Task :: All that is needed is each line of the entries holding the word "frames", copied as it stands.

Dataset entries ::
----

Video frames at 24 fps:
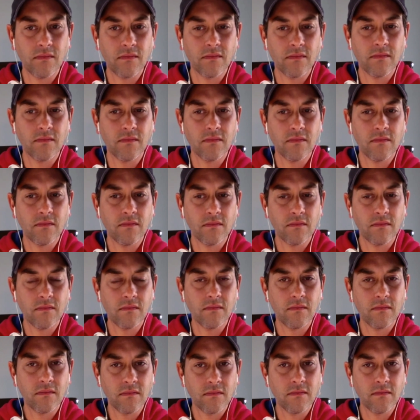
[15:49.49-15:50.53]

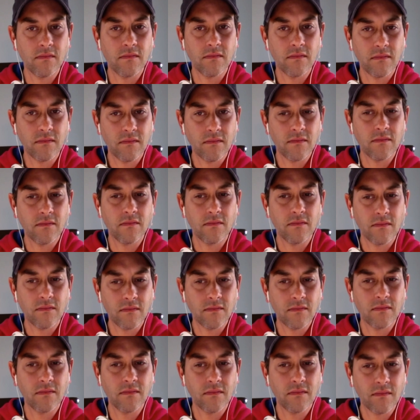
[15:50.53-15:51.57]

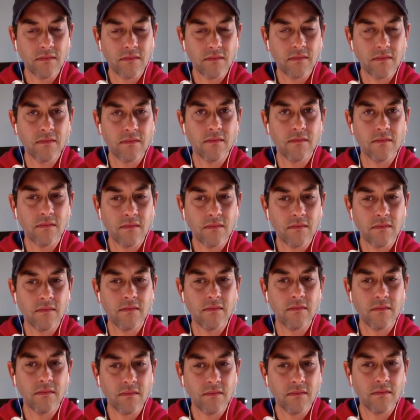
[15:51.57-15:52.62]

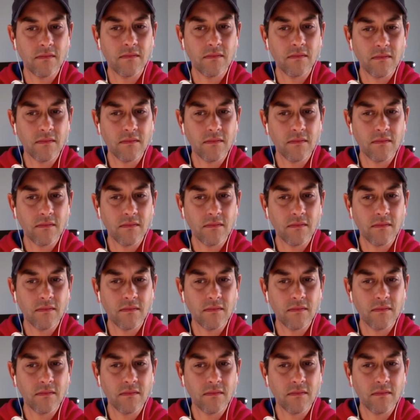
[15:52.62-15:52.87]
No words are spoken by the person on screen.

----

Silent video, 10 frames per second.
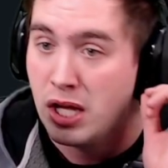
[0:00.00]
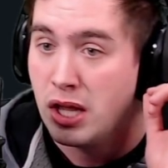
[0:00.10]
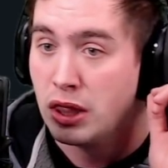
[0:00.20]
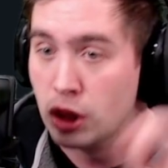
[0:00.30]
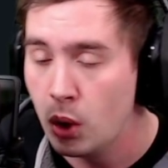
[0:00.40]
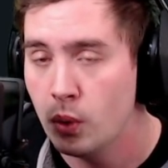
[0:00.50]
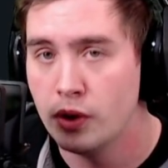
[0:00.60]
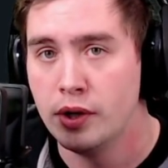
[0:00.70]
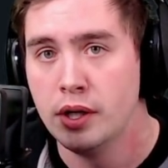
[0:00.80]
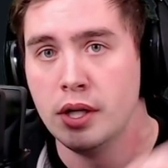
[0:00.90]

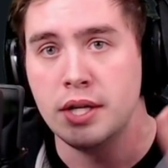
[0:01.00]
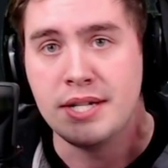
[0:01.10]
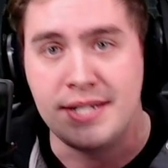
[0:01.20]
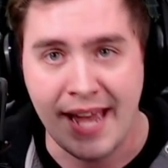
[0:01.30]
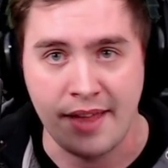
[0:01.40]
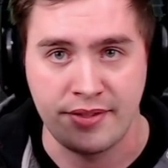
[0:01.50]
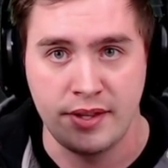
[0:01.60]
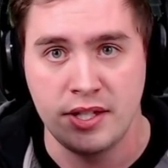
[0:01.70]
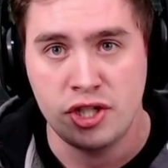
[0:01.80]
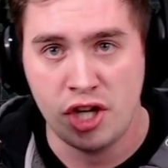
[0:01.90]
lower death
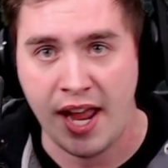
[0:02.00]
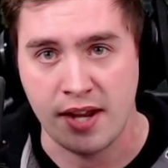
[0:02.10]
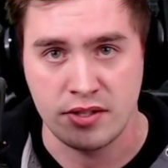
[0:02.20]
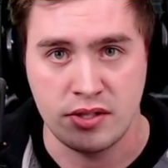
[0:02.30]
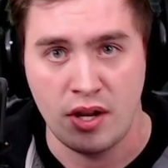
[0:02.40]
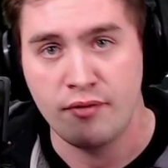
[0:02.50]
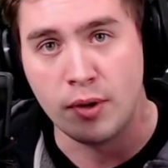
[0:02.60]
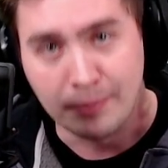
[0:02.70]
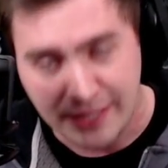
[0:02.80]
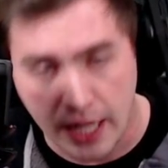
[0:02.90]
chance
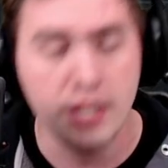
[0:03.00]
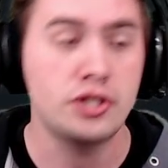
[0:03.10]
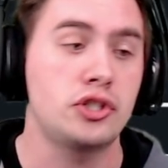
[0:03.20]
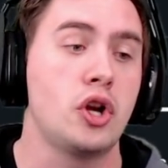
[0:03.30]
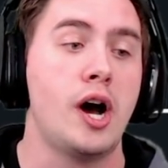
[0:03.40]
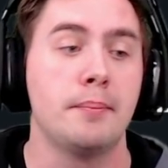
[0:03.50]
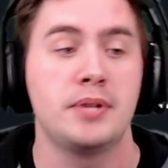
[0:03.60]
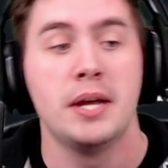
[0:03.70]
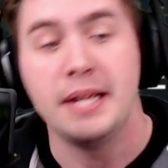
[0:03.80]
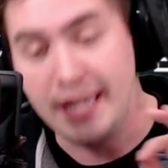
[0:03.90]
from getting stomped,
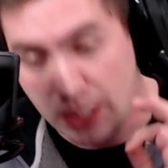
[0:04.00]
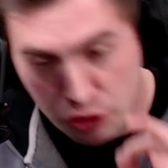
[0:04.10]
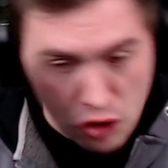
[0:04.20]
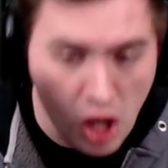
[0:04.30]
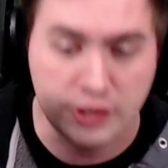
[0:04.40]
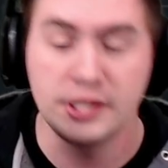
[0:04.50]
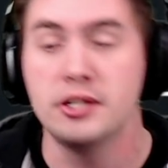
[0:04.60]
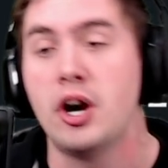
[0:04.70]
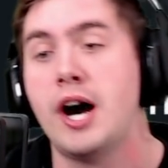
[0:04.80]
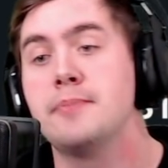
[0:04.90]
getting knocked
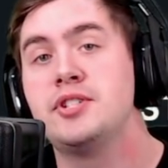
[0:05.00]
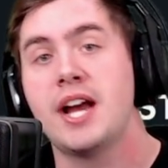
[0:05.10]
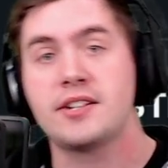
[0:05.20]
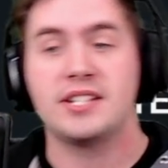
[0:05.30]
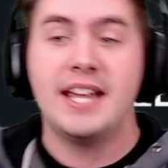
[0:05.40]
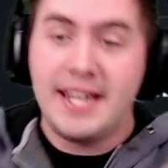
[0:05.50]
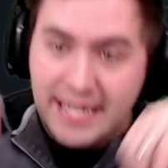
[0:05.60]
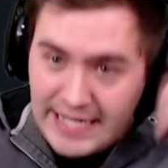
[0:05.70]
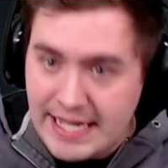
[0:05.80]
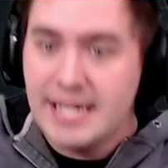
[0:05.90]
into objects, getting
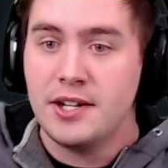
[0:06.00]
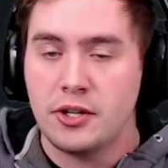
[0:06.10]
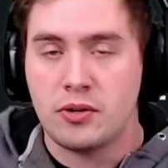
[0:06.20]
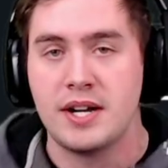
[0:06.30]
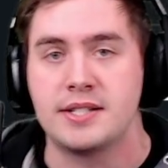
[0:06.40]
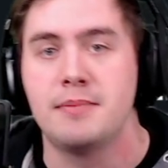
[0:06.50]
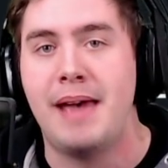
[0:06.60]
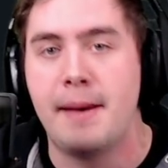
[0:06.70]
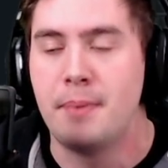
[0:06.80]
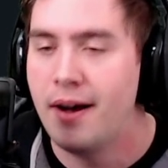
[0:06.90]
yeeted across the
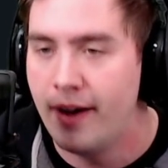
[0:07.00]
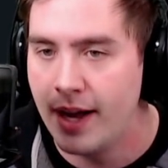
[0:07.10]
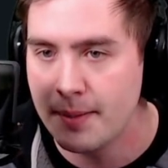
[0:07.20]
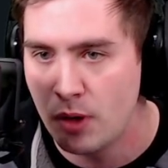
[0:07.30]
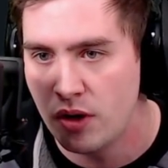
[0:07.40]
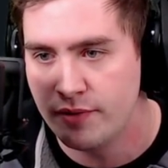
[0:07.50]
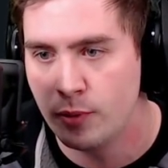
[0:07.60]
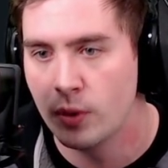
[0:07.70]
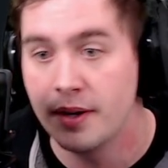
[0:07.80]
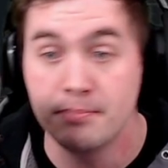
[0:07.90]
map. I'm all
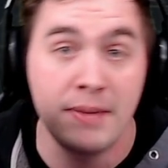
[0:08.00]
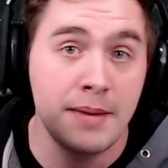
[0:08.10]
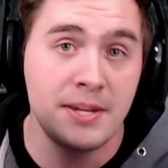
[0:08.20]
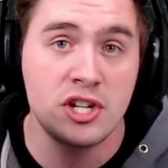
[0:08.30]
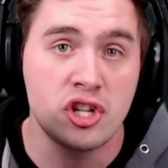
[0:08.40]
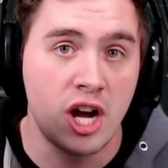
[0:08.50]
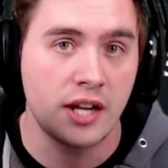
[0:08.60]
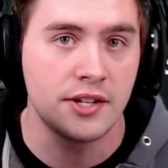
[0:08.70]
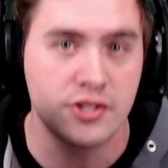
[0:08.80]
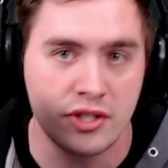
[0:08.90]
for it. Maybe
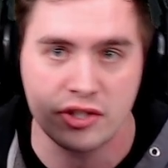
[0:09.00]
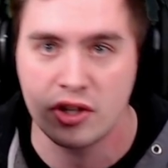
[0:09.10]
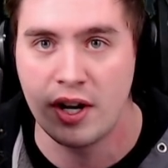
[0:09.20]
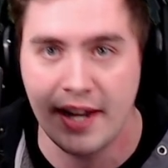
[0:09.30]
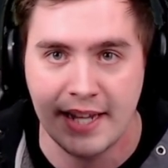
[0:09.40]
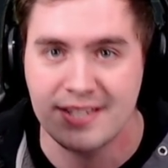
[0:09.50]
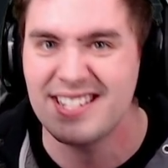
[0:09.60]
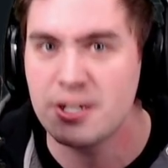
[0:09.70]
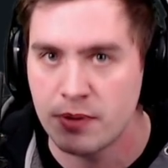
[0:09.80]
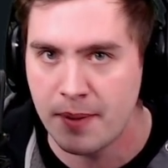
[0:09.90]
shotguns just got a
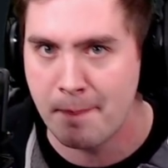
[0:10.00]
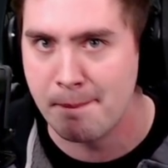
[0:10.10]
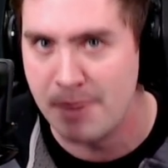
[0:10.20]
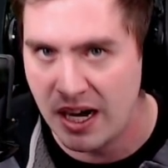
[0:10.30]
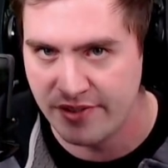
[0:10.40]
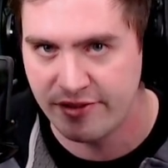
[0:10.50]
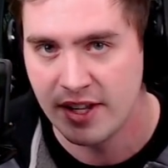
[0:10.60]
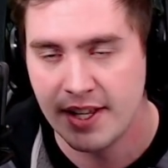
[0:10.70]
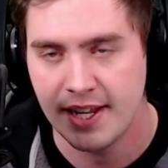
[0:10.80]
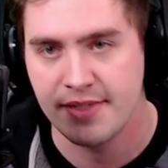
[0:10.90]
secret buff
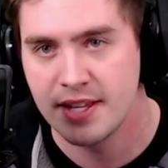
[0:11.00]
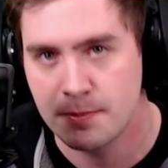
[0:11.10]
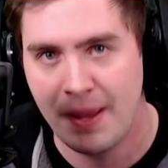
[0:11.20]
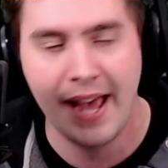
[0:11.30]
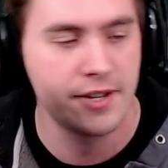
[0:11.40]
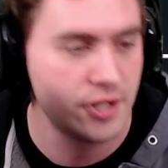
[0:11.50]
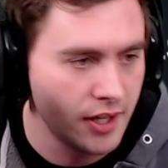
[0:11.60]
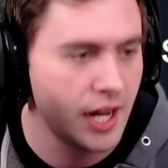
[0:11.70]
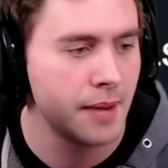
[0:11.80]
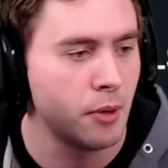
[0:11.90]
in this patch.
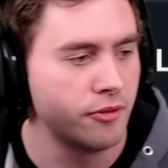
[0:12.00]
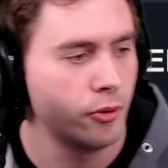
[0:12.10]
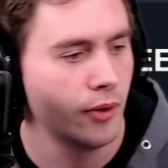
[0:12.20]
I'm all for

----

Reply to the task ::
Video frames at 24 fps:
Silent video, 10 frames per second.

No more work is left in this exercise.